The input section start
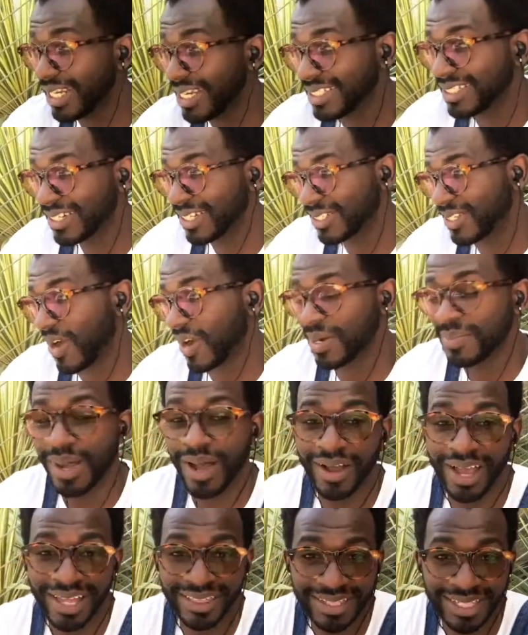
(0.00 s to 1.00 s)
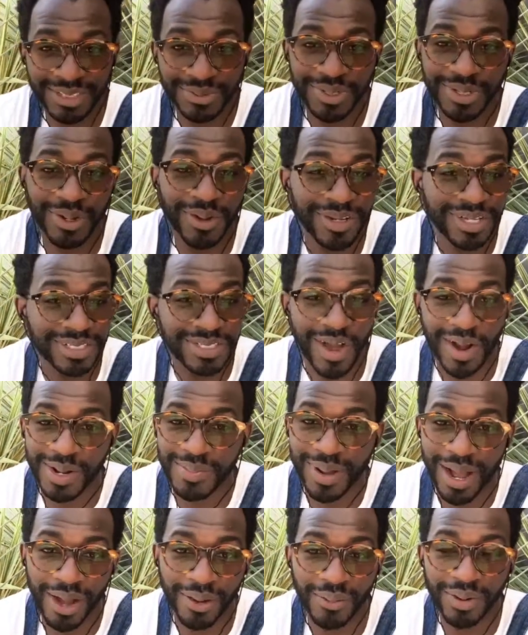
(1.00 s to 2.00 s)
easy to talk about ethics when you only talk
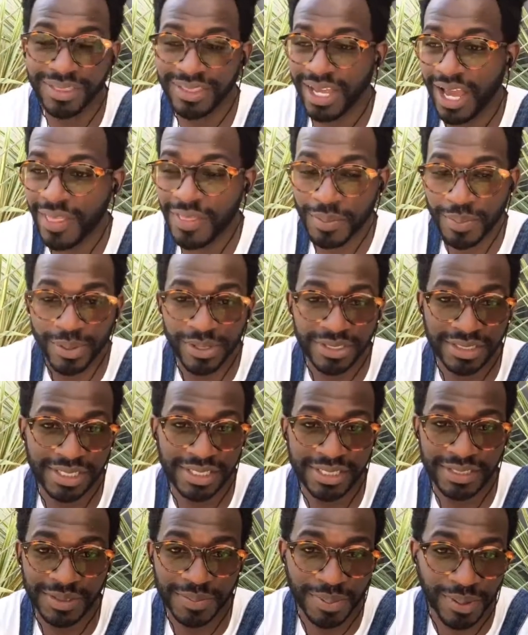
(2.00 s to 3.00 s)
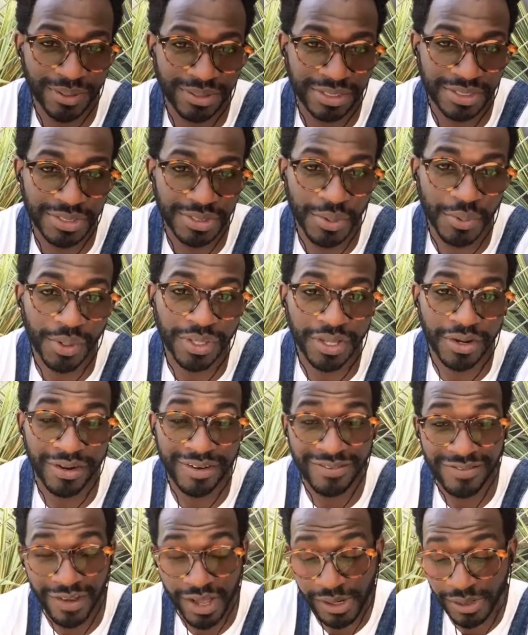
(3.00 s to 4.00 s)
about what the other person is supposed to do when they're
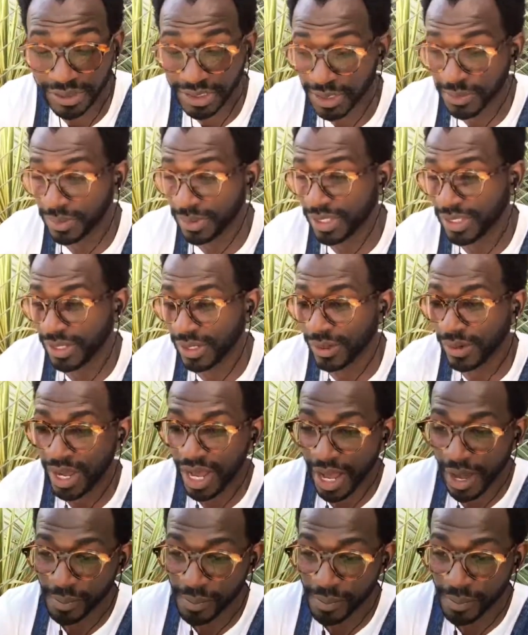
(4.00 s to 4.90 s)
in fellowship with you.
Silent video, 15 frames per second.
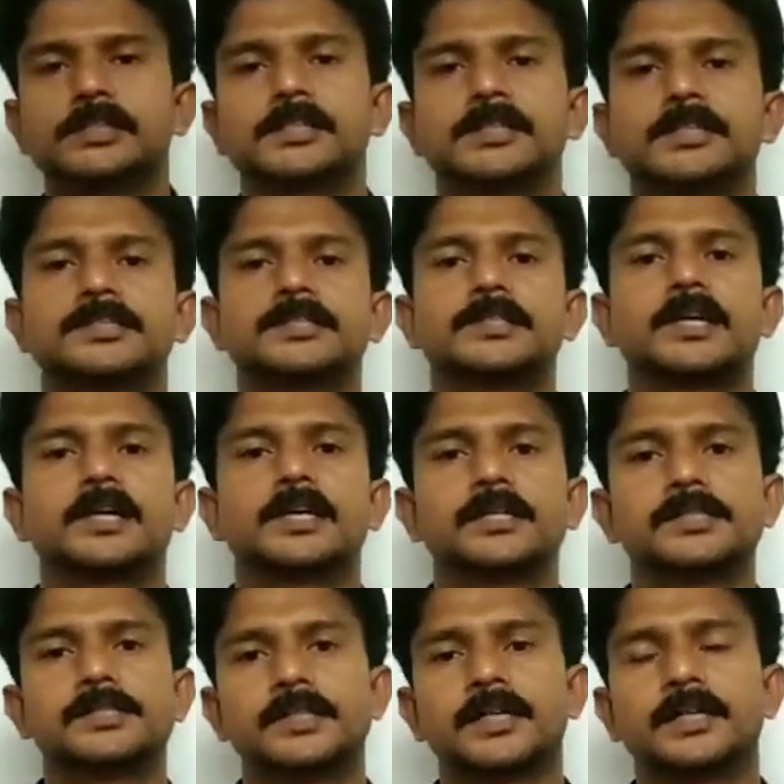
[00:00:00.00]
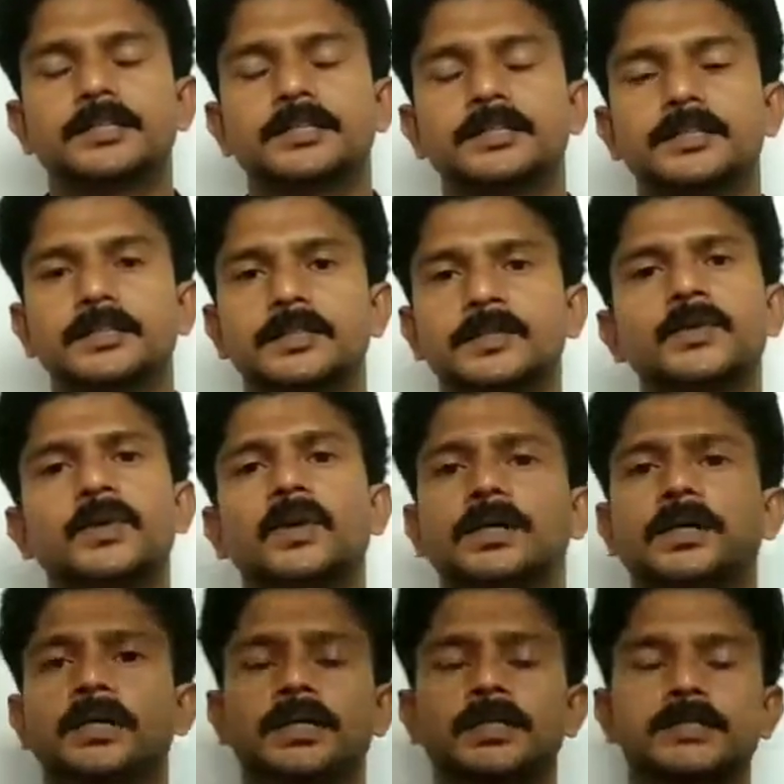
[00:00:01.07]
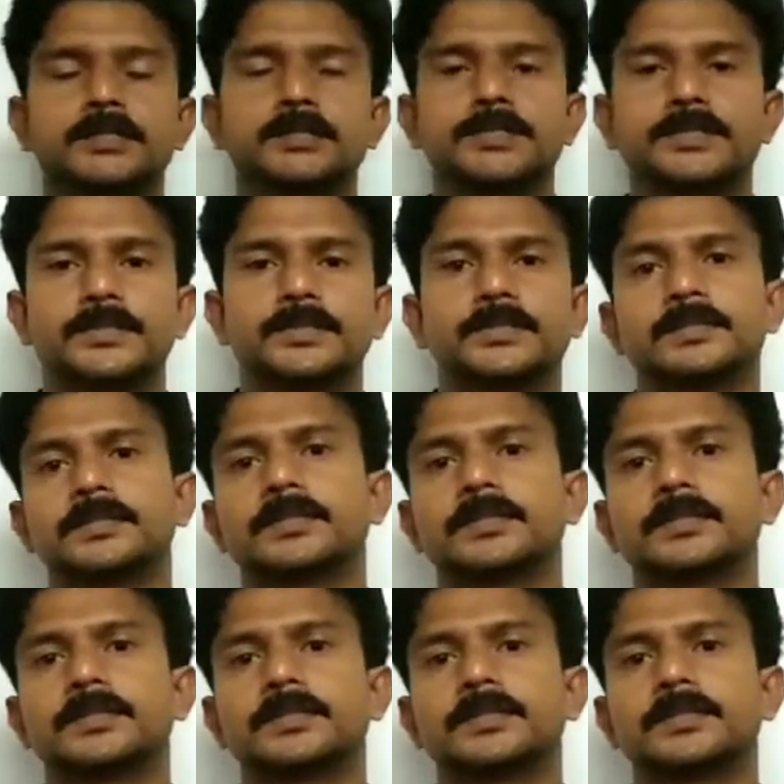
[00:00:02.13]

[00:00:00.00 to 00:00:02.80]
that is understanding quadrilaterals.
The input section end
Your assignment
If a line falls between the one containing "(4.00 s to 4.90 s)" and the last line of the entries above, both included, reproduce it exactly; leave the pictures out.

Response area
(4.00 s to 4.90 s)
in fellowship with you.
Silent video, 15 frames per second.
[00:00:00.00]
[00:00:01.07]
[00:00:02.13]

[00:00:00.00 to 00:00:02.80]
that is understanding quadrilaterals.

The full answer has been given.